• **Work task**: Only the lines from the one that contains "[0:01.00-0:02.00]" through the last line of the data below should be duplicated, exactly and without pictures.

[Stored items]
::::

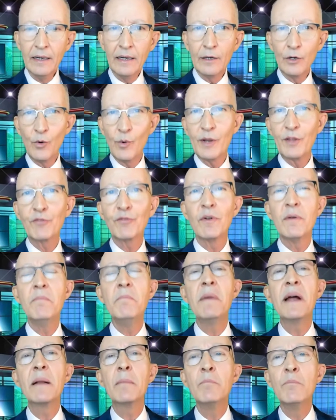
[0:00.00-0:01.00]
going through a
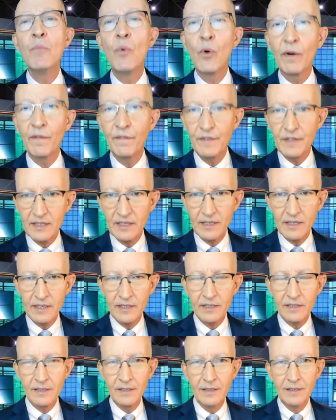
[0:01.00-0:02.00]

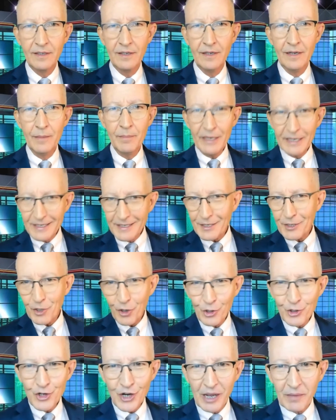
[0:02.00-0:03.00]
metamorphosis because it's
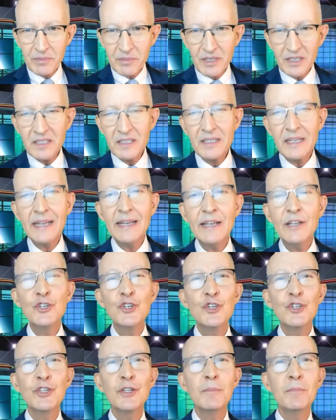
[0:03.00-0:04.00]
our job to
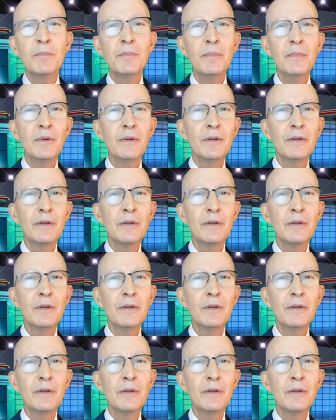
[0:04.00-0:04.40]
teach them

::::

• **Output below**:
[0:01.00-0:02.00]

[0:02.00-0:03.00]
metamorphosis because it's
[0:03.00-0:04.00]
our job to
[0:04.00-0:04.40]
teach them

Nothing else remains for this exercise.